* Supplied data *
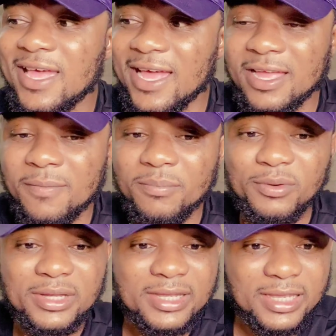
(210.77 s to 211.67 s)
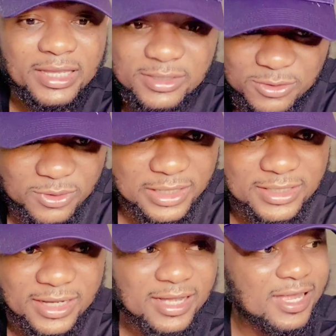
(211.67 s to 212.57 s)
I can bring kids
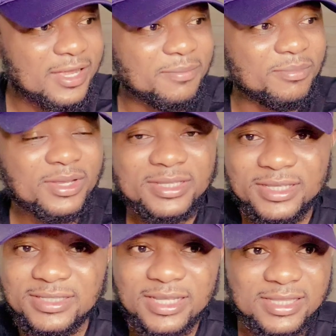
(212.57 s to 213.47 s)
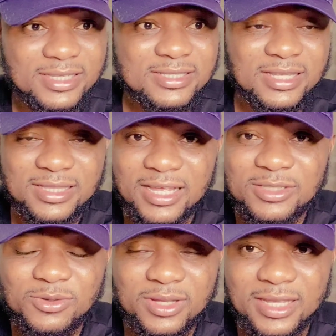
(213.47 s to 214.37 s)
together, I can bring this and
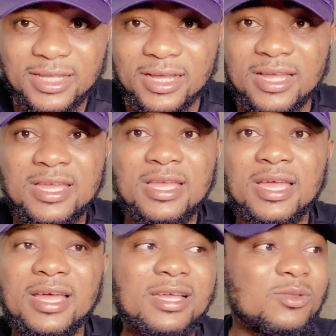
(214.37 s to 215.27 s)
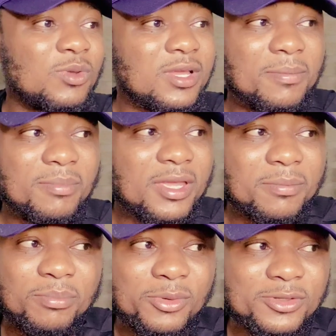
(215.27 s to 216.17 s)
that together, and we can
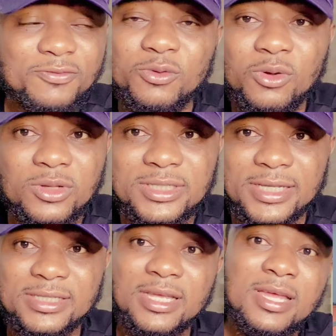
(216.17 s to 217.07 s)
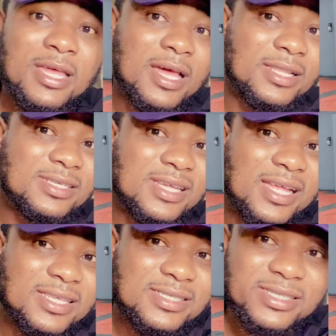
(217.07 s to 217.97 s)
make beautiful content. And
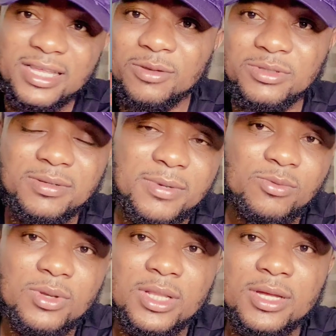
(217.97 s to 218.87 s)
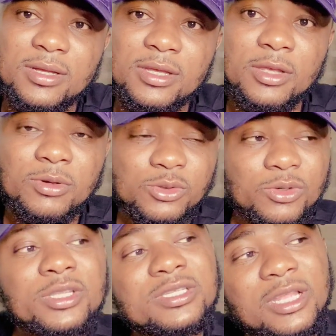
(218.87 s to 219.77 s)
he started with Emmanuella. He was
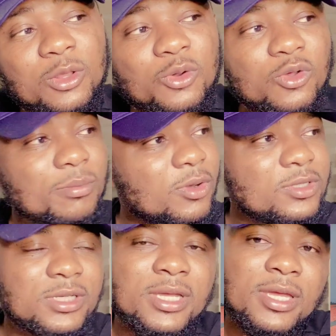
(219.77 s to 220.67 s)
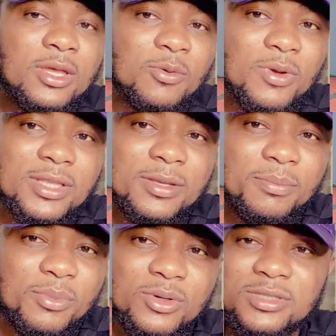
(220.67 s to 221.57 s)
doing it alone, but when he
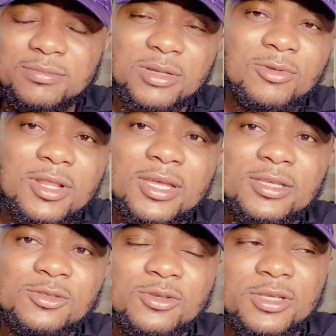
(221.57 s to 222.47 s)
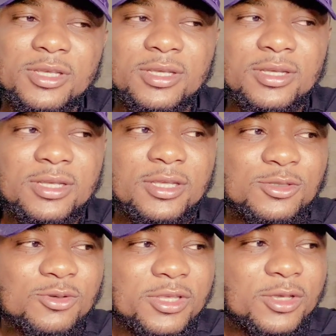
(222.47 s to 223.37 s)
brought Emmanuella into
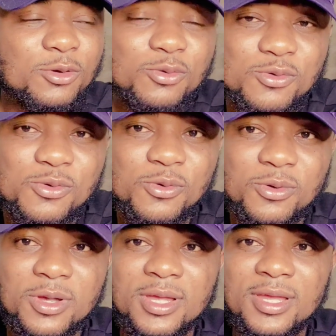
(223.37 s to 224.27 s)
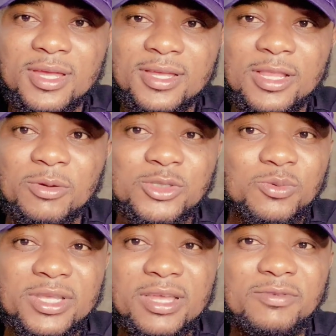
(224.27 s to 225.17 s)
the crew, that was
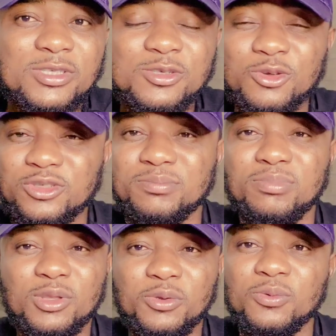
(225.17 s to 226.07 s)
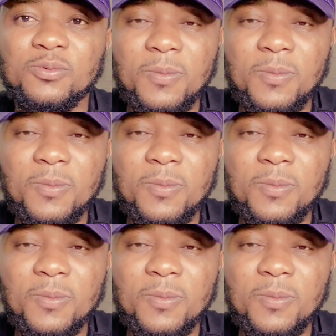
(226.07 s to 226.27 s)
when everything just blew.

==

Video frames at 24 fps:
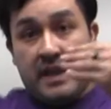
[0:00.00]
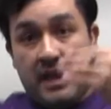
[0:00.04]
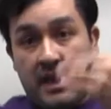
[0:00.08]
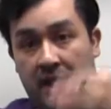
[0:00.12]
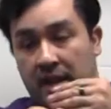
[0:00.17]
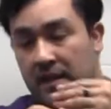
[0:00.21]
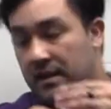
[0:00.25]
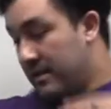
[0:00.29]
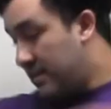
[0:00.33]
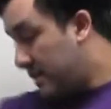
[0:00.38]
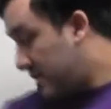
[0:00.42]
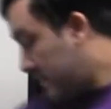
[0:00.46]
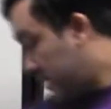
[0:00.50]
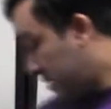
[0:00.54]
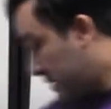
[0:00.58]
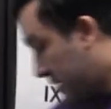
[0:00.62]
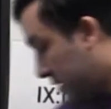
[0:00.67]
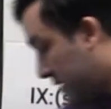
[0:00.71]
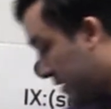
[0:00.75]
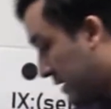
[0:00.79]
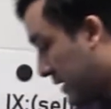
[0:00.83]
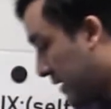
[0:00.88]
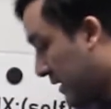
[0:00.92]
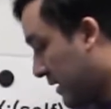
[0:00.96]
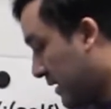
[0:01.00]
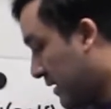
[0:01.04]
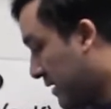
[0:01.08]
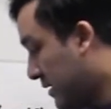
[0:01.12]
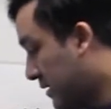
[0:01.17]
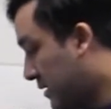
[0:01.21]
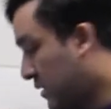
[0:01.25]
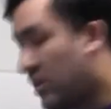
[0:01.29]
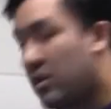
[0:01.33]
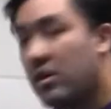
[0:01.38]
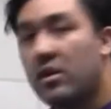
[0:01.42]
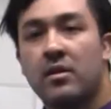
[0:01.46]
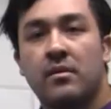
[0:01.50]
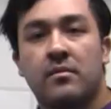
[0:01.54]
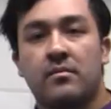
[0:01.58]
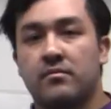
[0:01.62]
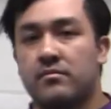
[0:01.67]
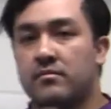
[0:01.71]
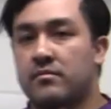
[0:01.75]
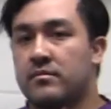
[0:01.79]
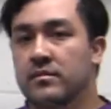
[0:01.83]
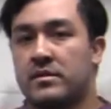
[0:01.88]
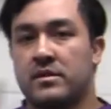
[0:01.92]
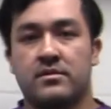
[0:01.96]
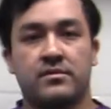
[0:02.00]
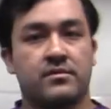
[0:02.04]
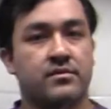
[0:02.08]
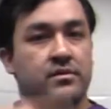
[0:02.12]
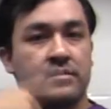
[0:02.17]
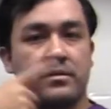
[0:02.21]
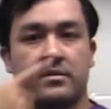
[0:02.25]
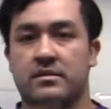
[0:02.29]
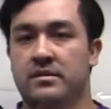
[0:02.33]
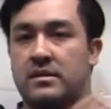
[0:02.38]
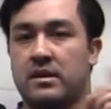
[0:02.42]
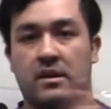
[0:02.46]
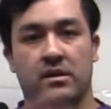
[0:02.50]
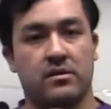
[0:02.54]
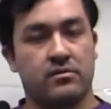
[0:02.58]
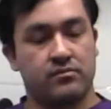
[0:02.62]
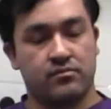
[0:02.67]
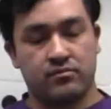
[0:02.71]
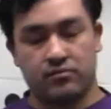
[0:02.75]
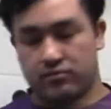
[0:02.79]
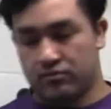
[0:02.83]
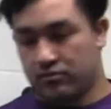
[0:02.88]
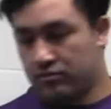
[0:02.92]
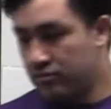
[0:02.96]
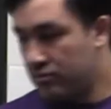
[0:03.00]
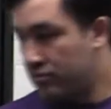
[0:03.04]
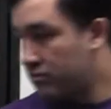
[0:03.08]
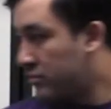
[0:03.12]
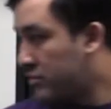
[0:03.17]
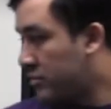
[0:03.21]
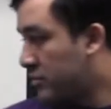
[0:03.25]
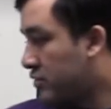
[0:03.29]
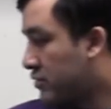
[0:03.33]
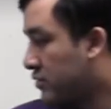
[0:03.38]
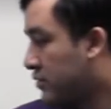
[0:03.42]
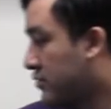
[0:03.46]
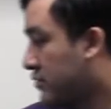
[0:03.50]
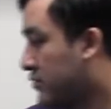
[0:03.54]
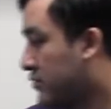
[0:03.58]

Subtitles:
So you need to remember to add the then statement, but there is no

* What you will do *
Your reply is to be an exact repeat of the listing above from the line holding "(210.77 s to 211.67 s)" down to the line holding "(216.17 s to 217.07 s)", ends included, pictures excluded.

* Exercise solution *
(210.77 s to 211.67 s)
(211.67 s to 212.57 s)
I can bring kids
(212.57 s to 213.47 s)
(213.47 s to 214.37 s)
together, I can bring this and
(214.37 s to 215.27 s)
(215.27 s to 216.17 s)
that together, and we can
(216.17 s to 217.07 s)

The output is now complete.